(Please forgive the mess, using Civitai to host these LoRAs with different training settings to compare.)
Enhances the lighting to be less studio and more interesting. A work-in-progress.
Trying some LoRA captioning techniques.
Dataset 1 (48 images)
- v 0.1a - short captions
- v 0.1b - long captions
- v 0.1c - short + long captions (48 images + 48 same images)
(Dataset 2 (176 images)
- v 0.2 super moody
0.1a-c have fewer images in the set and are more moody darker images with film grain.
0.2 super moody trained on 4.5x as many images with more variety, with 2 copies of each image, one with a shorter caption and one with a longer one.
Try the trigger word moodlit for more control.
Description
FAQ
Comments (2)
Which was most accurate to the way you envisioned your prompt in your testing?
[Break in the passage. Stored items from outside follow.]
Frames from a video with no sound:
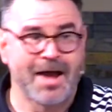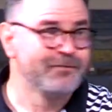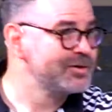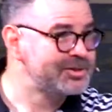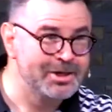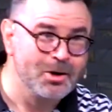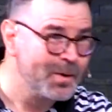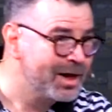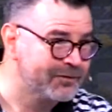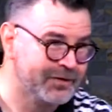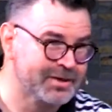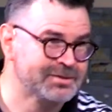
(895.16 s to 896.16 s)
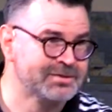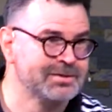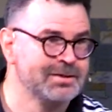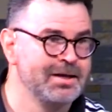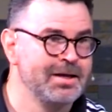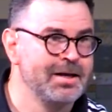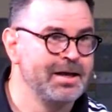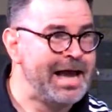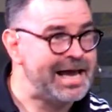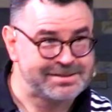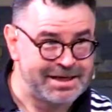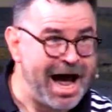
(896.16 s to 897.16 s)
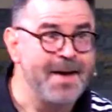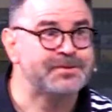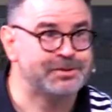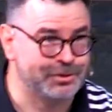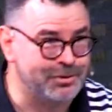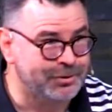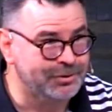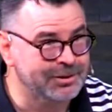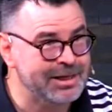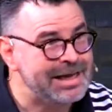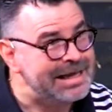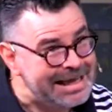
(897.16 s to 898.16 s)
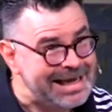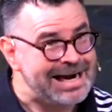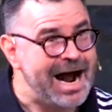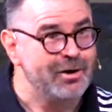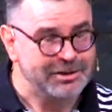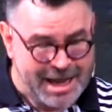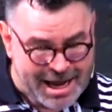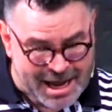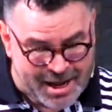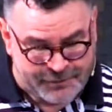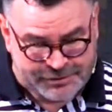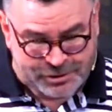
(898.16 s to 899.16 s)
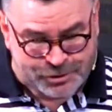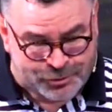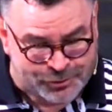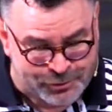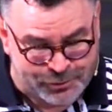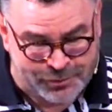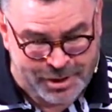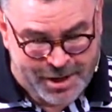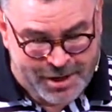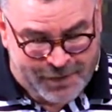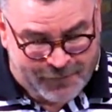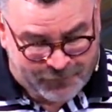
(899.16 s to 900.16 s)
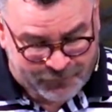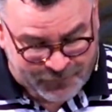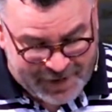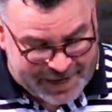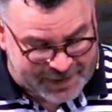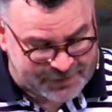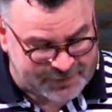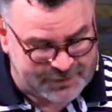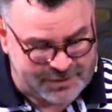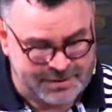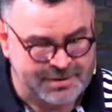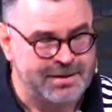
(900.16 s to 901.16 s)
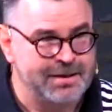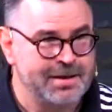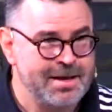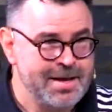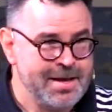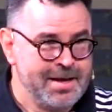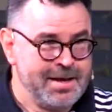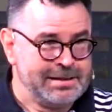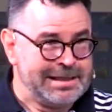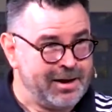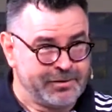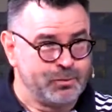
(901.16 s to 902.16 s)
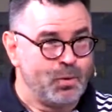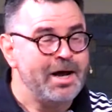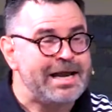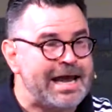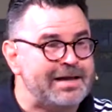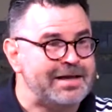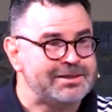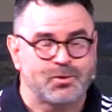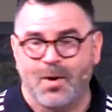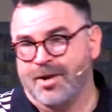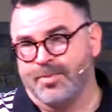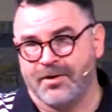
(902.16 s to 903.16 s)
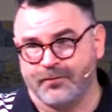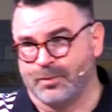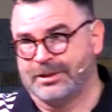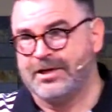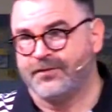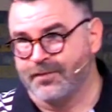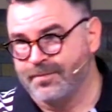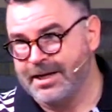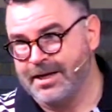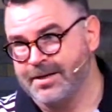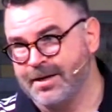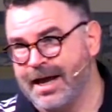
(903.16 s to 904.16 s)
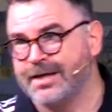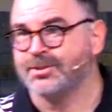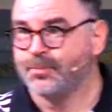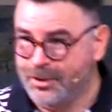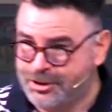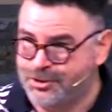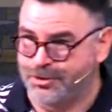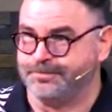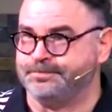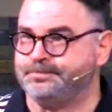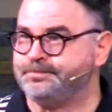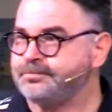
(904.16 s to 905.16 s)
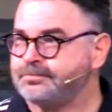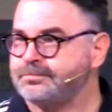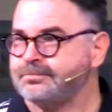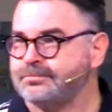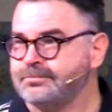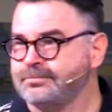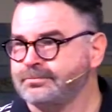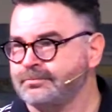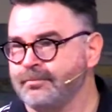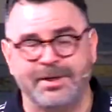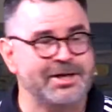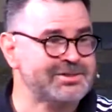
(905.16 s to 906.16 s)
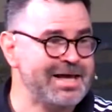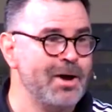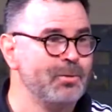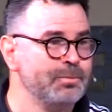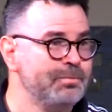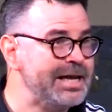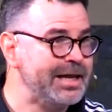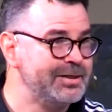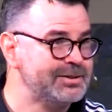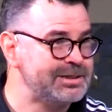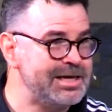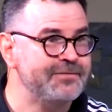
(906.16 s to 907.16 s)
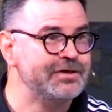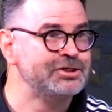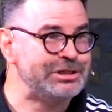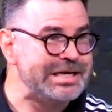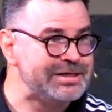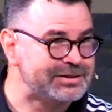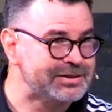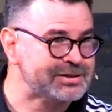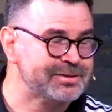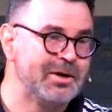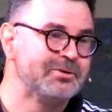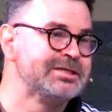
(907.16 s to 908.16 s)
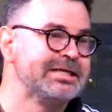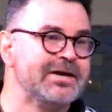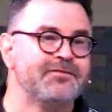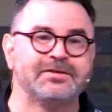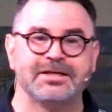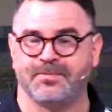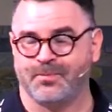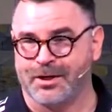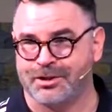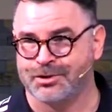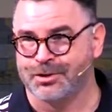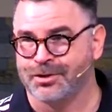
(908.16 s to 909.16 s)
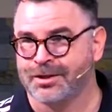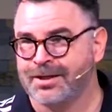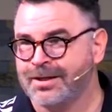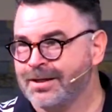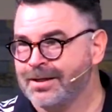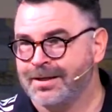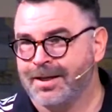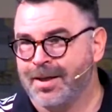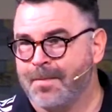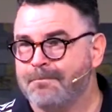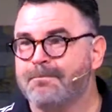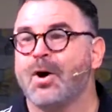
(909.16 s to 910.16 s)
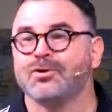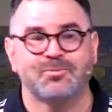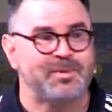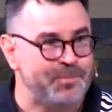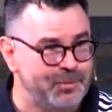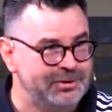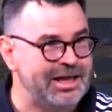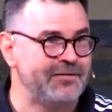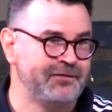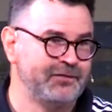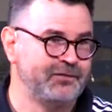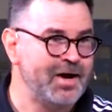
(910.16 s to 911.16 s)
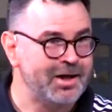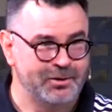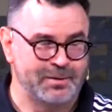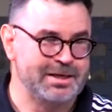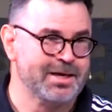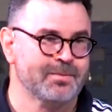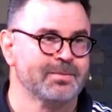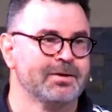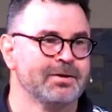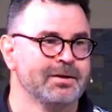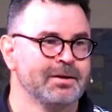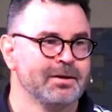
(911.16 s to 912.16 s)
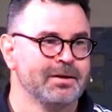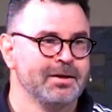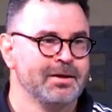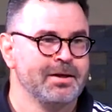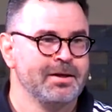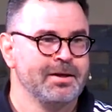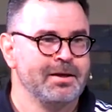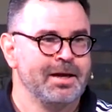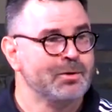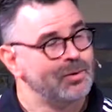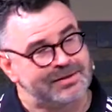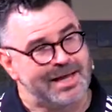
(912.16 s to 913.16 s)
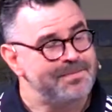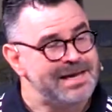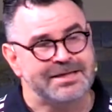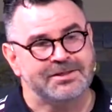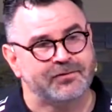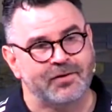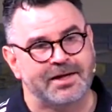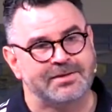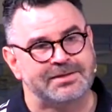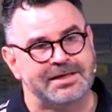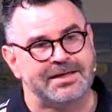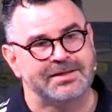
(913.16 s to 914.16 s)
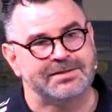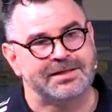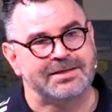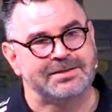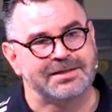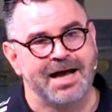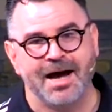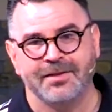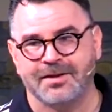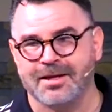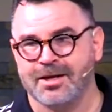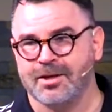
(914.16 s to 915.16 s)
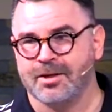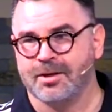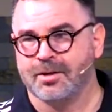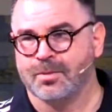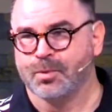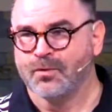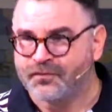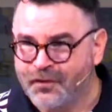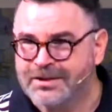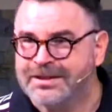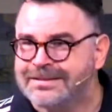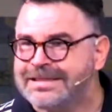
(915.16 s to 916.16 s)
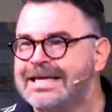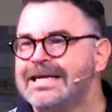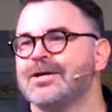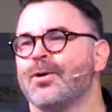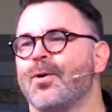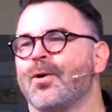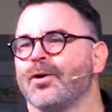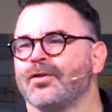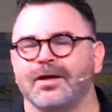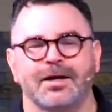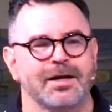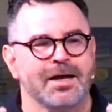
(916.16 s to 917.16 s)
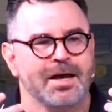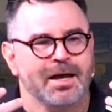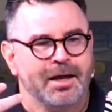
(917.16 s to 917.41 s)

Every single one of us has an obstacle in our lives to true faith. Now, one hand, that's quite a bit of a relief for me as a preacher, because that means even Jesus, the most gifted preacher, most people left following him. And what that means, friends, is it's not the profundity or the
Duplicating the images with two sets of captions (short + longer) seemed to work well. Will definitely keep that as part of my process moving forward. In terms of total training, a lot of guides on Krea 2 say to aim for fewer more-perfect images but I still prefer in this case the results from the larger set. This is also a style LoRA and a lot of guides are made by people doing characters so that may be part of it.
In terms of the total steps I used, I had Claude Fable research this pretty extensively and there just wasn't very good information out there so we made some guesses. In all cases we seemed to have overtrained and going back a few epochs and reducing LoRA strength seems to produce better results.
I'm happy with how the current versions are working, but gonna run another batch soon with some changes and see what happens. Once I have enough data to feel like I've learned something, I'll write an article about it as well. Krea 2 is such a cool base checkpoint. Really excited to see where we can take it.